**TASK REQUIREMENTS**.
Give back exactly the lines of the data below, starting with the line that has "Frames from a" and going on through the line that has "[0:04.00-0:04.70]".

**DATA EXTRACTS**.

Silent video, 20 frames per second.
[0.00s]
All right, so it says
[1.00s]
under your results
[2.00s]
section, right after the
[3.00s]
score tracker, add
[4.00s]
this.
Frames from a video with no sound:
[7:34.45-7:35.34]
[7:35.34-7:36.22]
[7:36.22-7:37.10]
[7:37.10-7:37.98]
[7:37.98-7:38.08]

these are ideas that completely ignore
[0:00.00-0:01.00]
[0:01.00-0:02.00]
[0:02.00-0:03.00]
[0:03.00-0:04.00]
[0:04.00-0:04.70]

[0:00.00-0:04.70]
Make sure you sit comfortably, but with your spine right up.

* * *

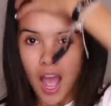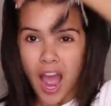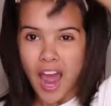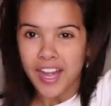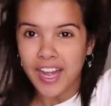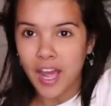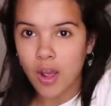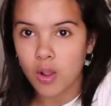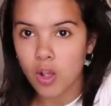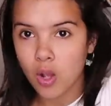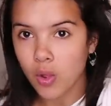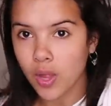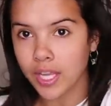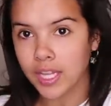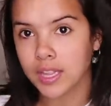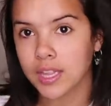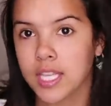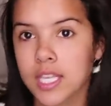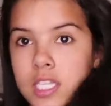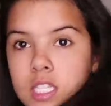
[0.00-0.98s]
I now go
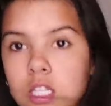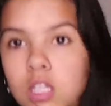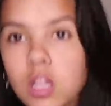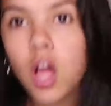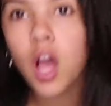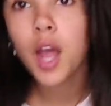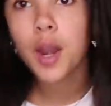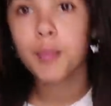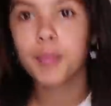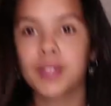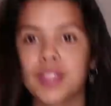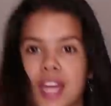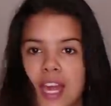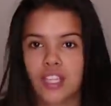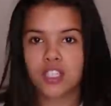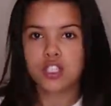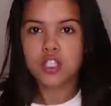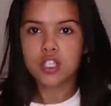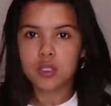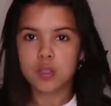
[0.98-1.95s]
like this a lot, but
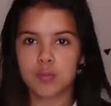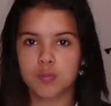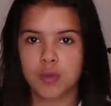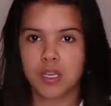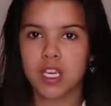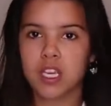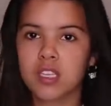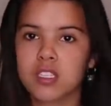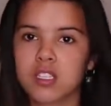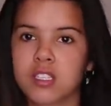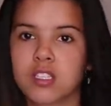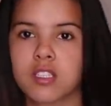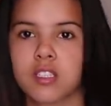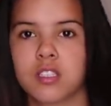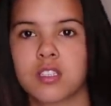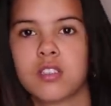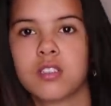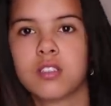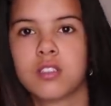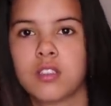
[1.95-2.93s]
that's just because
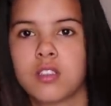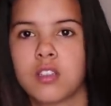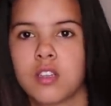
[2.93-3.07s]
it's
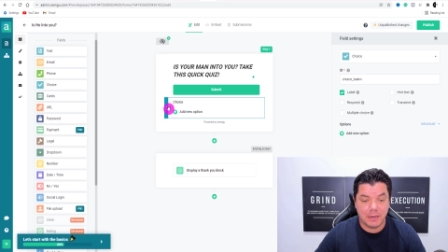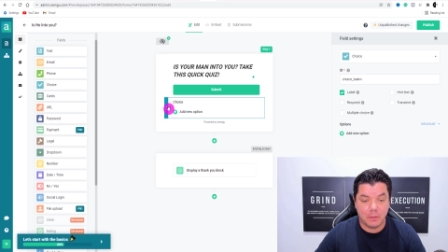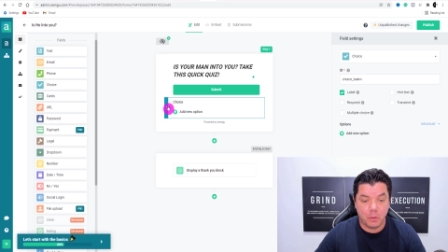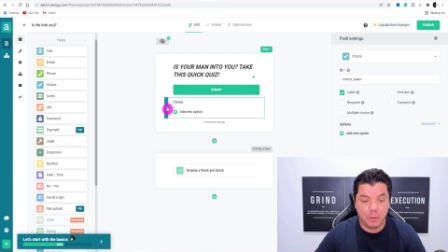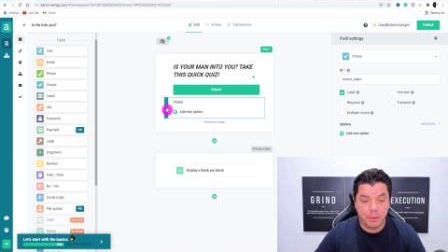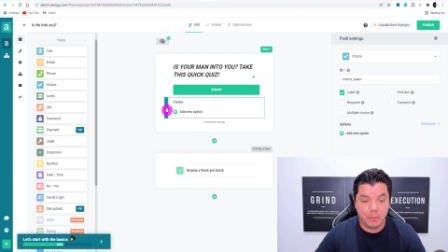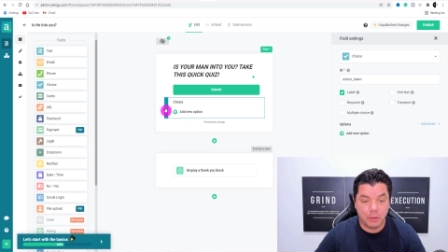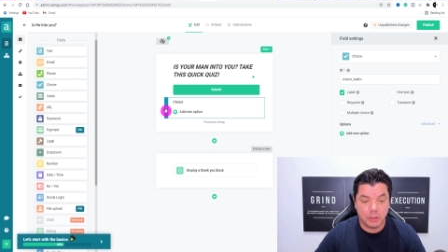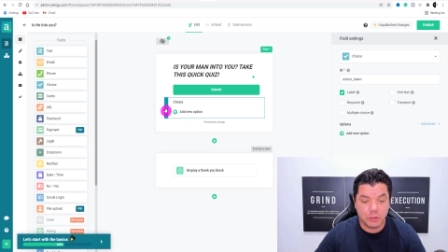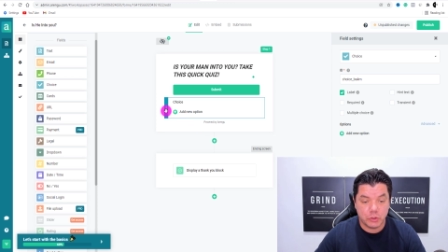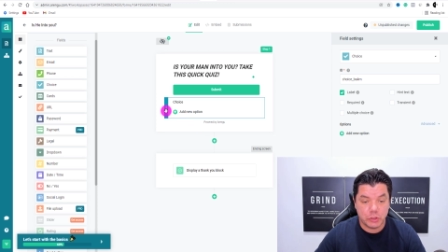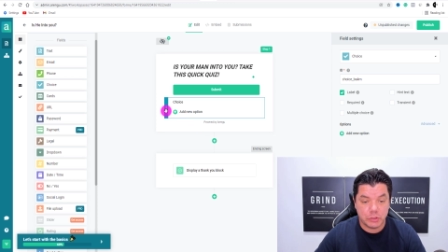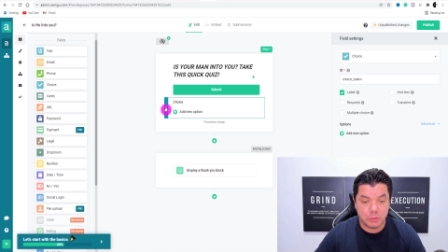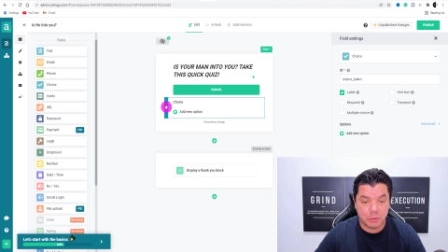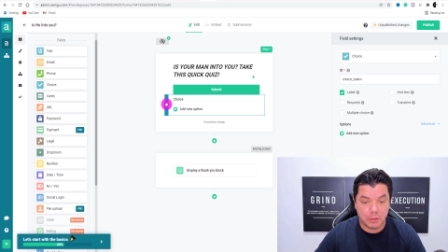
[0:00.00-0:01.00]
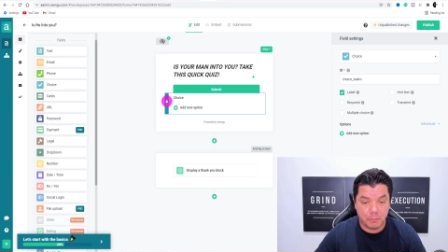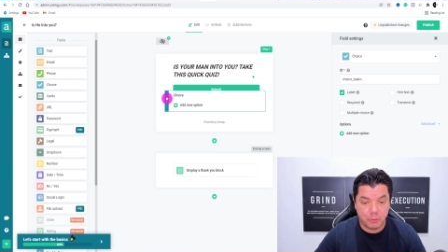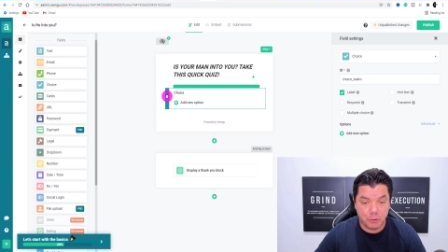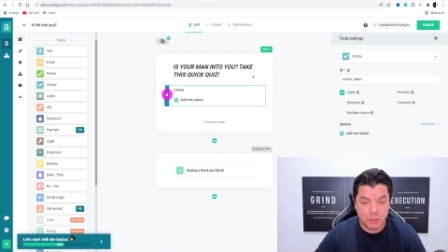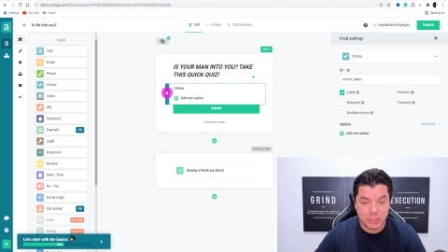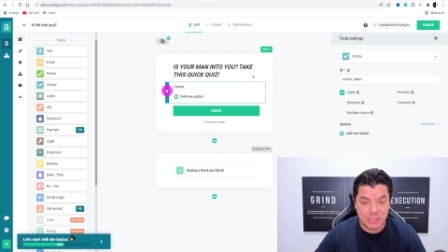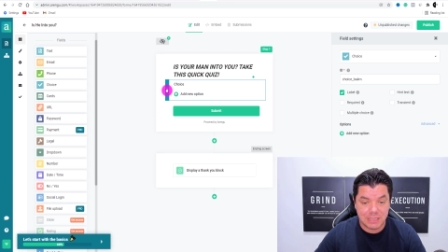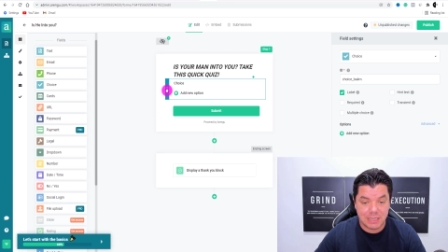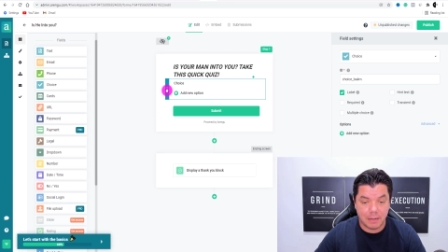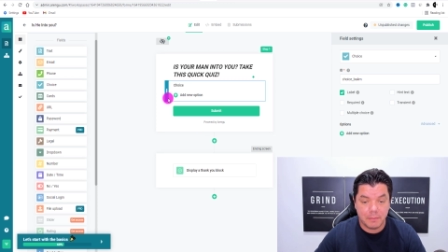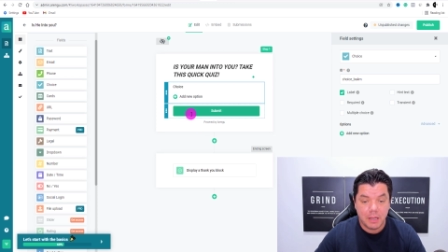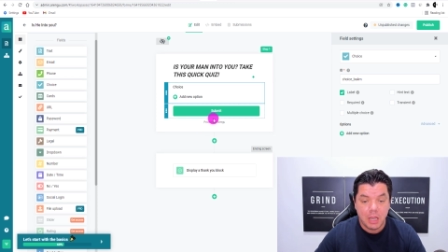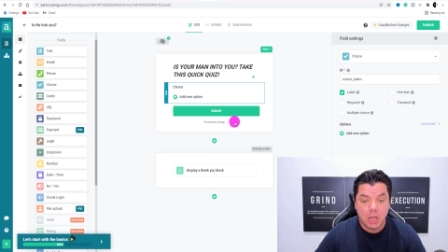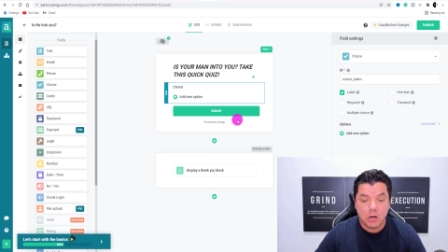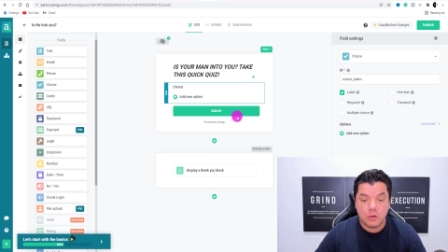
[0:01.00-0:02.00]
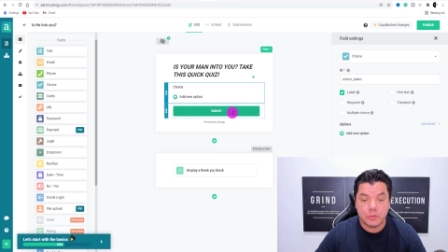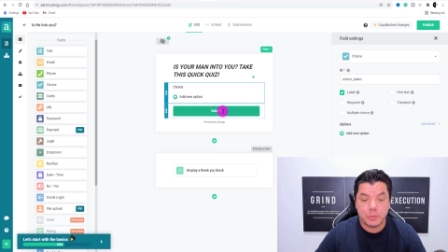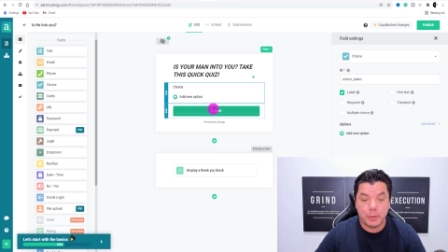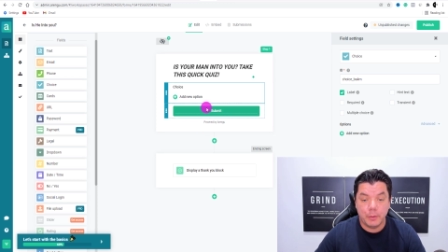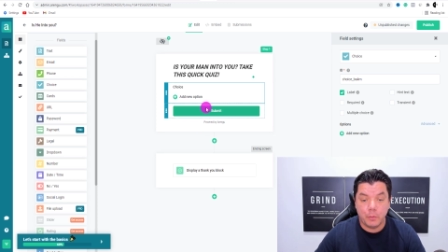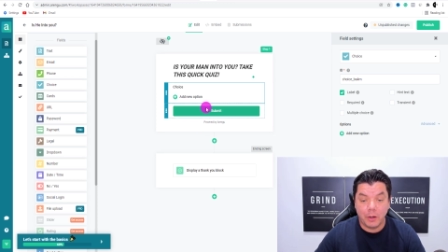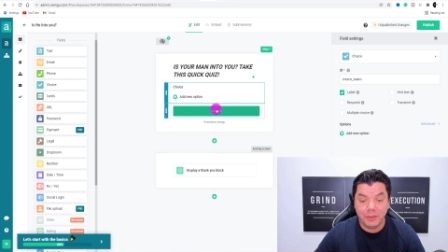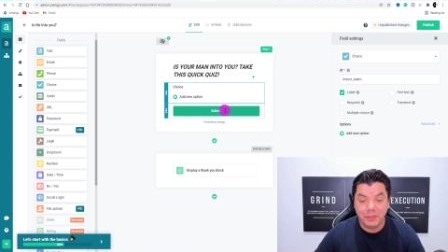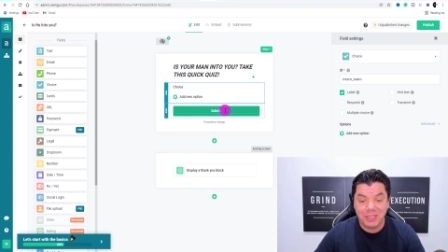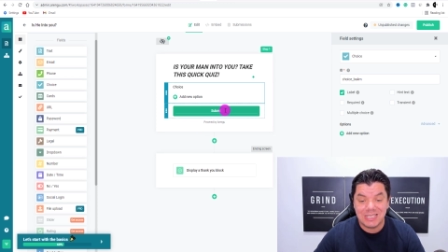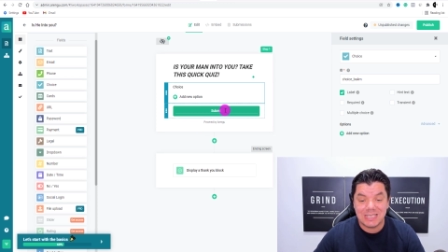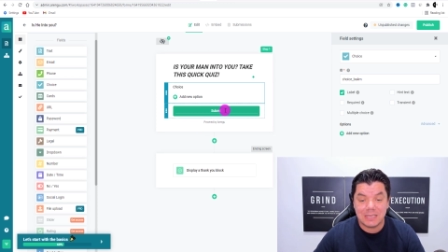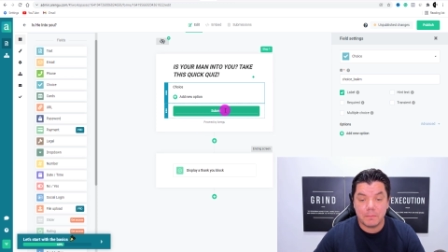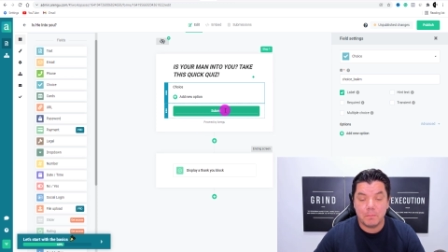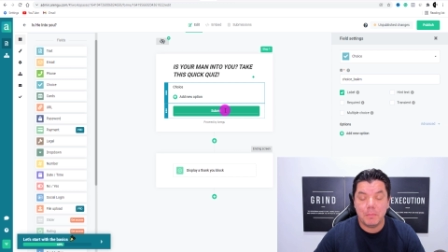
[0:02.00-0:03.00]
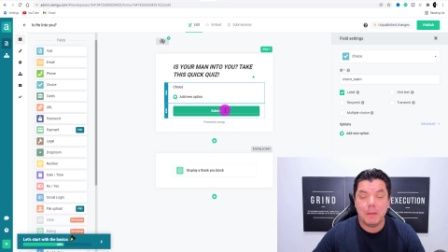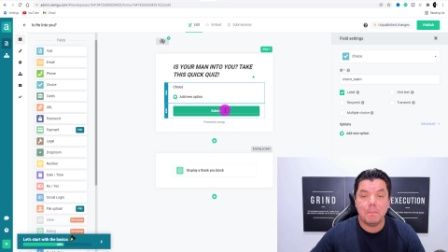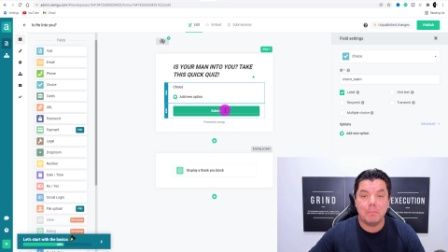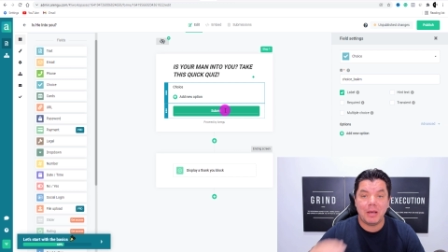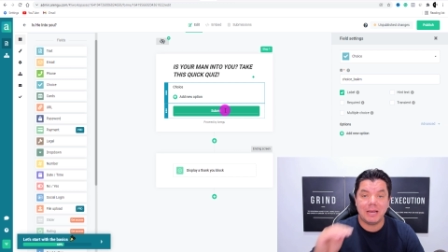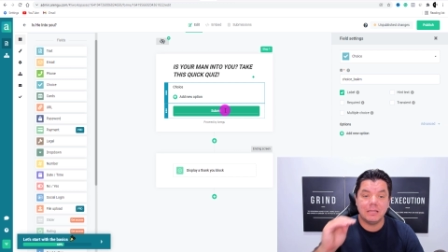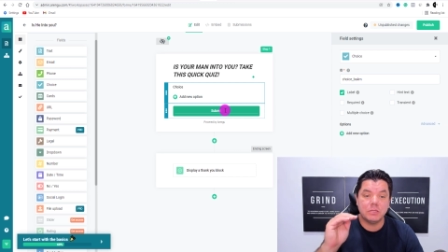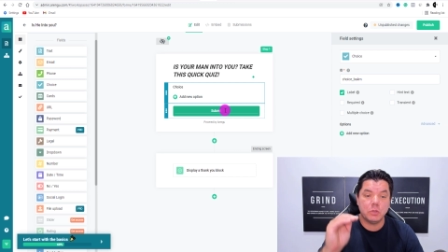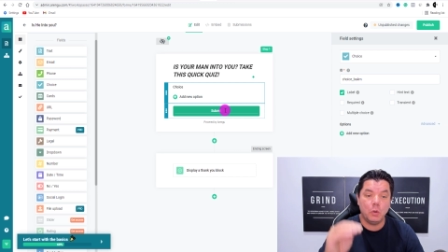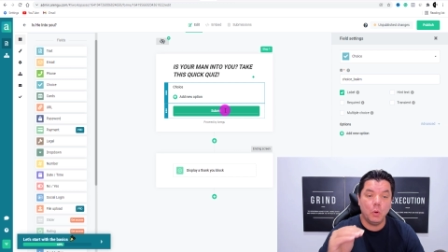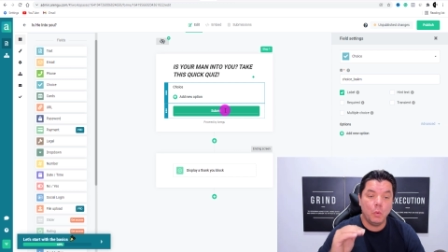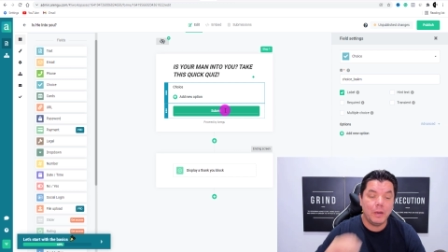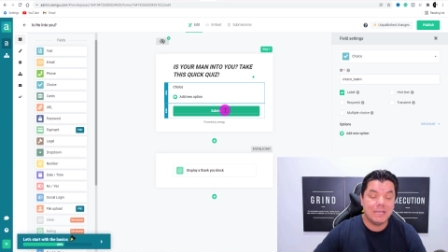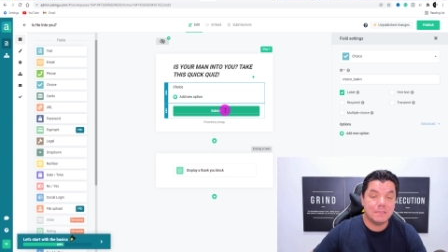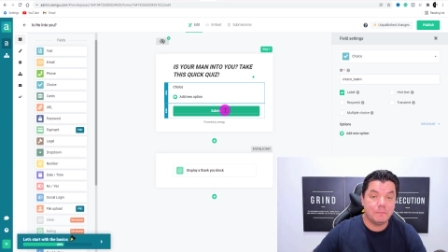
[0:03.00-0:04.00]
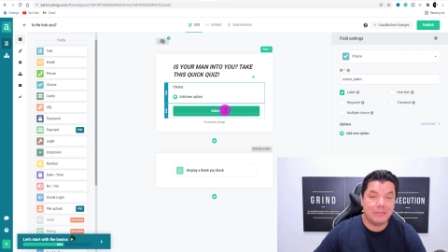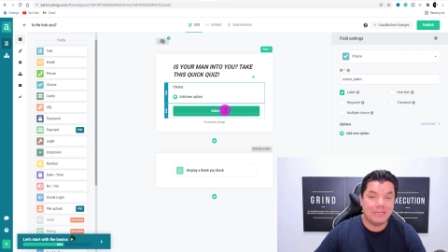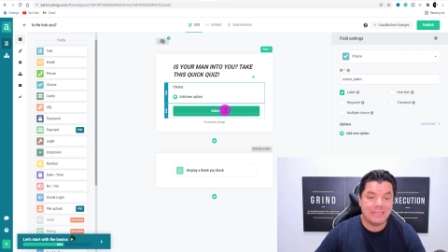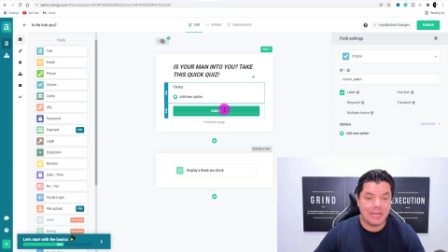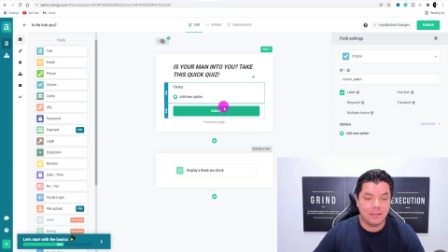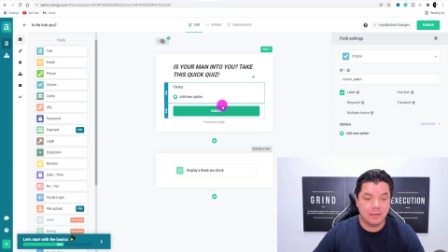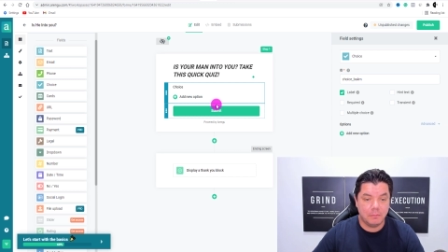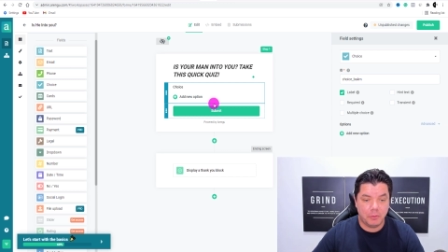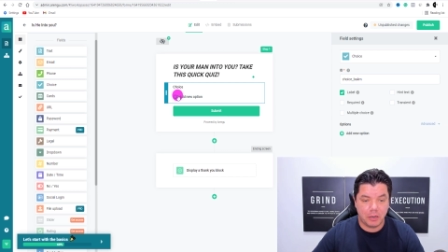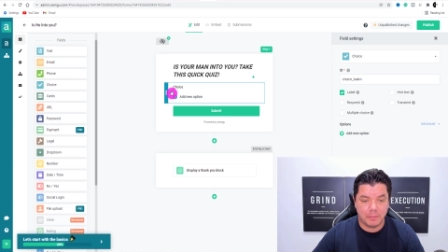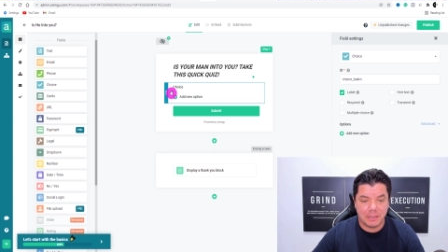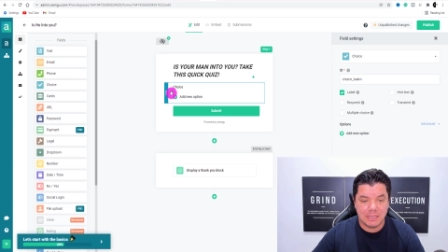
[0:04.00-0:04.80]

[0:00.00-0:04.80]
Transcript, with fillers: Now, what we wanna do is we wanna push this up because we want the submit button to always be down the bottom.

**EXERCISE SOLUTION**.
Frames from a video with no sound:
[7:34.45-7:35.34]
[7:35.34-7:36.22]
[7:36.22-7:37.10]
[7:37.10-7:37.98]
[7:37.98-7:38.08]

these are ideas that completely ignore
[0:00.00-0:01.00]
[0:01.00-0:02.00]
[0:02.00-0:03.00]
[0:03.00-0:04.00]
[0:04.00-0:04.70]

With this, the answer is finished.